I.3.5. Der Lokalaugenschein hat weiters ergeben, daß die Schneestange, welche die Beschuldigte nach eigener Angabe gesehen hat, als sie auf der Straße gelegen ist, unmittelbar vor dem Brückengeländer angebracht war. Der Sachverständige hat hiezu ausgeführt, daß diese Schneestange nicht schadenskausal war. Die Beschuldigte hat ausgeführt, sie hätte die Kollision des Zeugen PKW's mit dem Brückengeländer nicht bemerkt, sondern eben lediglich im Rückspiegel gesehen, als der Zeuge eine Schneestange vom Boden aufgehoben hat. Es bleibt somit noch die Frage zu klären, ob die Beschuldigte rechtlich verpflichtet gewesen wäre, nachdem sie gesehen hat, daß der Zeuge eine Schneestange von der Fahrbahn räumt, anzuhalten, zum PKW des Zeugen zurückzugehen, um sich zu vergewissern, ob allenfalls ein Schaden entstanden ist.
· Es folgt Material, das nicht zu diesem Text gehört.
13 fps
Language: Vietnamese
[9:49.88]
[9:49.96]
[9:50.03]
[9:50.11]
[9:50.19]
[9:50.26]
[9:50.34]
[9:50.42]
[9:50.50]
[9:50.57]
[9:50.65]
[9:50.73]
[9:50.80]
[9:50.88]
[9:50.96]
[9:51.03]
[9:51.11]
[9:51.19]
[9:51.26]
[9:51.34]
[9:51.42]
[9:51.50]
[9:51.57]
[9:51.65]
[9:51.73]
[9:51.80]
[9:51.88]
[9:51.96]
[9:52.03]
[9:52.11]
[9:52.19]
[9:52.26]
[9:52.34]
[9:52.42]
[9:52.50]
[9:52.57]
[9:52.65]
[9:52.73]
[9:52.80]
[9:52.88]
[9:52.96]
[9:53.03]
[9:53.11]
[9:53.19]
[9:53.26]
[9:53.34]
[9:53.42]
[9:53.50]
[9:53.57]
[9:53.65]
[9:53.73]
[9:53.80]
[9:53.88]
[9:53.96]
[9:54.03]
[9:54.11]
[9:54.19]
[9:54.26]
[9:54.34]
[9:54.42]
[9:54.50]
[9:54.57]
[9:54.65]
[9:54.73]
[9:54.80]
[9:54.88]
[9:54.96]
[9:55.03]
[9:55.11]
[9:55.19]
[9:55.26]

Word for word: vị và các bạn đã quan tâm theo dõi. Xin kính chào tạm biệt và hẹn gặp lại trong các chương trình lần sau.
Der unabhängige Verwaltungssenat geht davon aus, daß man die Sorgfaltspflicht überspannen würde, wenn man aufgrund der oben dargelegten Umstände eine Rechtspflicht der Beschuldigten ableiten würde, daß sie im gegenständlichen Fall anzuhalten, zurückzugehen und sich zu vergewissern gehabt hätte, ob allenfalls ein Schaden entstanden ist, zumal ja der Beschuldigten ein Verstoß gegen die Fahrregeln nicht vorgeworfen wurde. Der Zeuge J B ist weder mit seinem Fahrzeug ins Schleudern gekommen, noch hat dieser vor der Brücke laut seinen eigenen Angaben gebremst. Für die Beschuldigte spricht weiters, daß sie so langsam weitergefahren ist, sodaß es dem Unfallsgegner möglich war, das Kennzeichen zu notieren. Es wird daher im Zweifel davon ausgegangen, daß sie die Berührung des Zeugenfahrzeuges mit dem Brückengeländer nicht wahrnehmen konnte. Es war somit spruchgemäß zu entscheiden.
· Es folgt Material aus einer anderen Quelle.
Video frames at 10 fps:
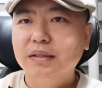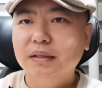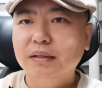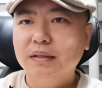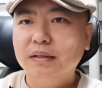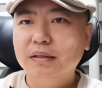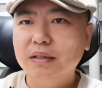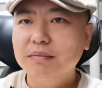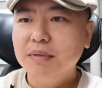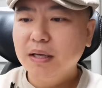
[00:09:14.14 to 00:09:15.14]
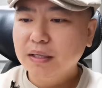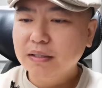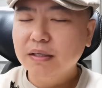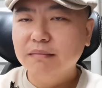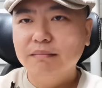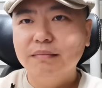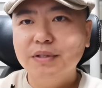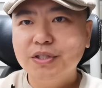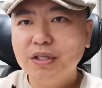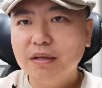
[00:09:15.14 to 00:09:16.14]
啊，可能面临着
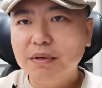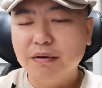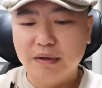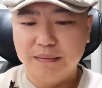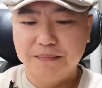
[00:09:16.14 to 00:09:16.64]
新的变化。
zu II. Die Entscheidung über die Kosten stützt sich auf die im Spruch angeführte gesetzliche Bestimmung.

Rechtsmittelbelehrung:

Gegen diesen Bescheid ist eine weitere Berufung unzulässig.

Hinweis:

Gegen diesen Bescheid kann innerhalb von sechs Wochen ab der Zustellung eine Beschwerde an den Verwaltungsgerichtshof oder an den Verfassungsgerichtshof erhoben werden. Sie muß von einem Rechtsanwalt unterschrieben sein.